Task requirements: Transcribe word for word the section of the records below that opens with the line containing "[00:00:00.70]" and closes with the line containing "[00:00:02.30]"; drop every picture.

╔══

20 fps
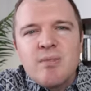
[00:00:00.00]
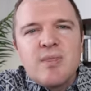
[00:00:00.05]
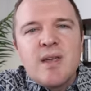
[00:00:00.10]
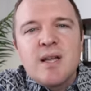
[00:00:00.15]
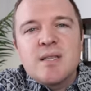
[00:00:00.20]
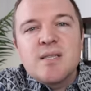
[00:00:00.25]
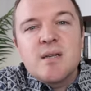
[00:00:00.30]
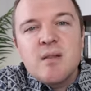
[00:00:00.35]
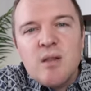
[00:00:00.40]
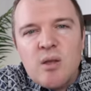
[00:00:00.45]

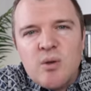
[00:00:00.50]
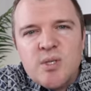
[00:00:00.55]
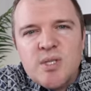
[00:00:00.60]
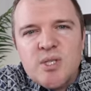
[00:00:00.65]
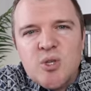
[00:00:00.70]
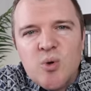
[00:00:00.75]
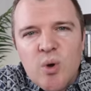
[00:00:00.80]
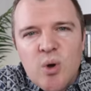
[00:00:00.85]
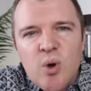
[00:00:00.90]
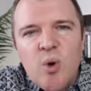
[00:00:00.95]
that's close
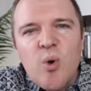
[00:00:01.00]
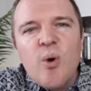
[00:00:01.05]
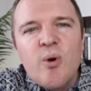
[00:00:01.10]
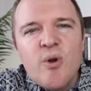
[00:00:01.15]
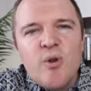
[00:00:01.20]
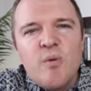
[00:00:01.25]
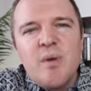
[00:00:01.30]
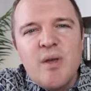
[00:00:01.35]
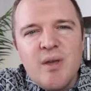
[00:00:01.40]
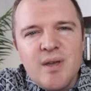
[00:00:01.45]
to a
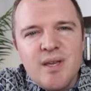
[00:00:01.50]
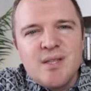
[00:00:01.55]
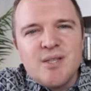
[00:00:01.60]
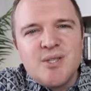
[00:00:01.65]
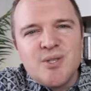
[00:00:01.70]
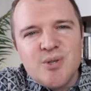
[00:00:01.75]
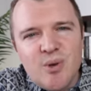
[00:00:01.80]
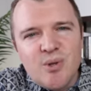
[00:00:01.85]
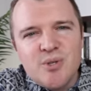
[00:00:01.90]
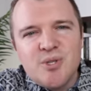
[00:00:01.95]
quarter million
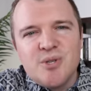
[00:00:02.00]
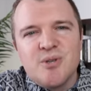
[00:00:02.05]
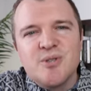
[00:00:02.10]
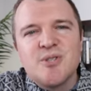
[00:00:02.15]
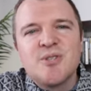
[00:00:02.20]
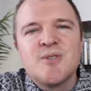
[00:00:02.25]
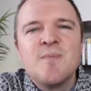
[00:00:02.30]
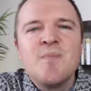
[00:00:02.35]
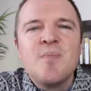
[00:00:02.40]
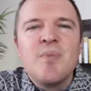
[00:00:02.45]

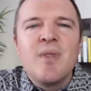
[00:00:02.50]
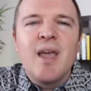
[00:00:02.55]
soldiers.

╚══
╔══

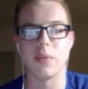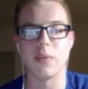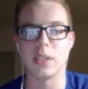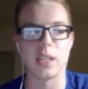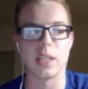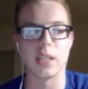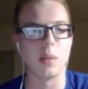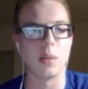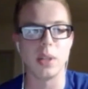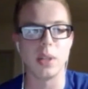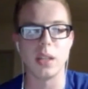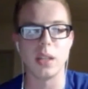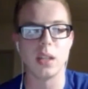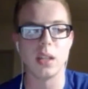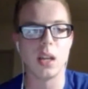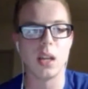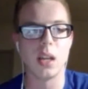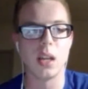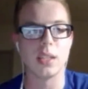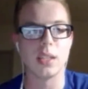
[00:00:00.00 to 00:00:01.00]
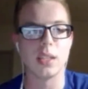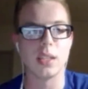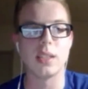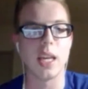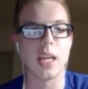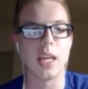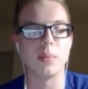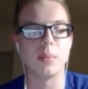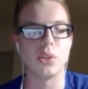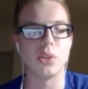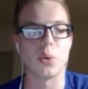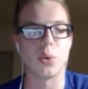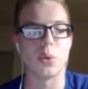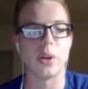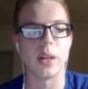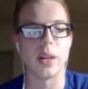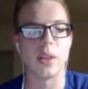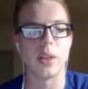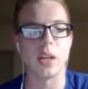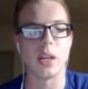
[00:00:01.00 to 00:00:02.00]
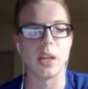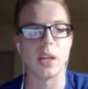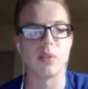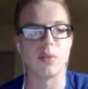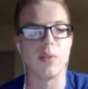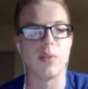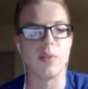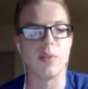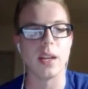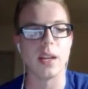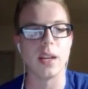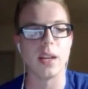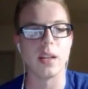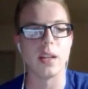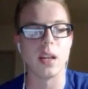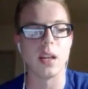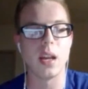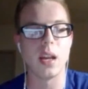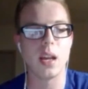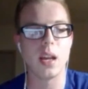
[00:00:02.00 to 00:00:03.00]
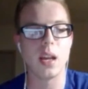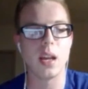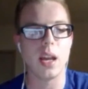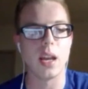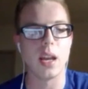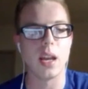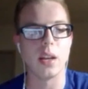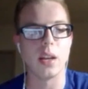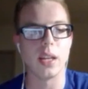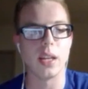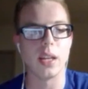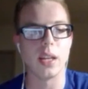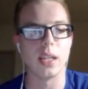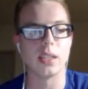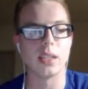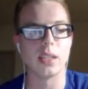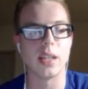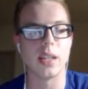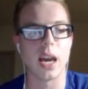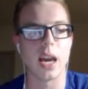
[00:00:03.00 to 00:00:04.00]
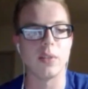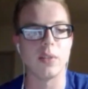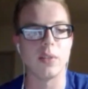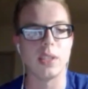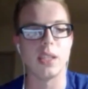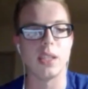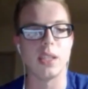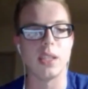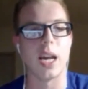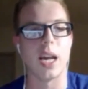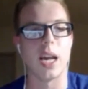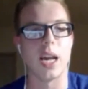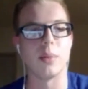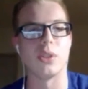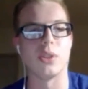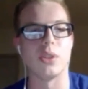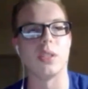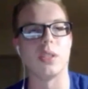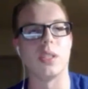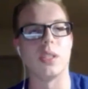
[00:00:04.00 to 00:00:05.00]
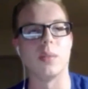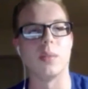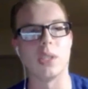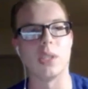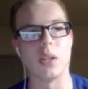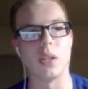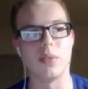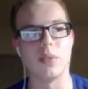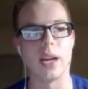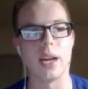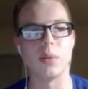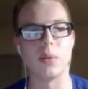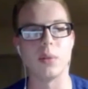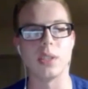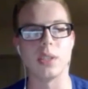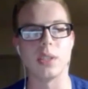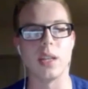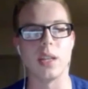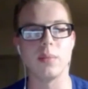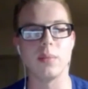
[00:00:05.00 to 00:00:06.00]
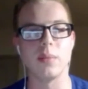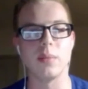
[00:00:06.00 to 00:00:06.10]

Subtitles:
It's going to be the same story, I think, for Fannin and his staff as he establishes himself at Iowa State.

╚══
╔══

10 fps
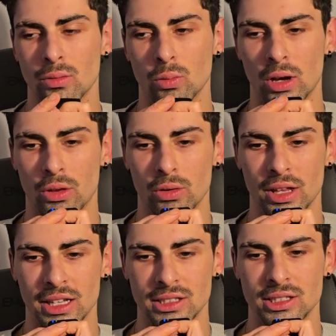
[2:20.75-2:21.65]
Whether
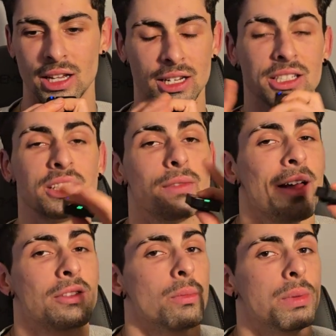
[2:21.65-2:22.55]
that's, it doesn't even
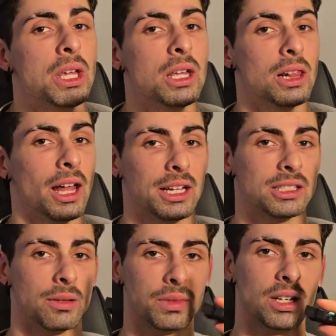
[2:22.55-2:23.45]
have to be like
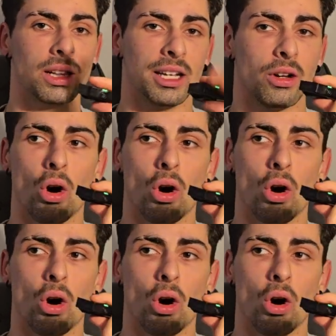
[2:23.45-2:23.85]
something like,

╚══

Answer to the exercise:
[00:00:00.70]
[00:00:00.75]
[00:00:00.80]
[00:00:00.85]
[00:00:00.90]
[00:00:00.95]
that's close
[00:00:01.00]
[00:00:01.05]
[00:00:01.10]
[00:00:01.15]
[00:00:01.20]
[00:00:01.25]
[00:00:01.30]
[00:00:01.35]
[00:00:01.40]
[00:00:01.45]
to a
[00:00:01.50]
[00:00:01.55]
[00:00:01.60]
[00:00:01.65]
[00:00:01.70]
[00:00:01.75]
[00:00:01.80]
[00:00:01.85]
[00:00:01.90]
[00:00:01.95]
quarter million
[00:00:02.00]
[00:00:02.05]
[00:00:02.10]
[00:00:02.15]
[00:00:02.20]
[00:00:02.25]
[00:00:02.30]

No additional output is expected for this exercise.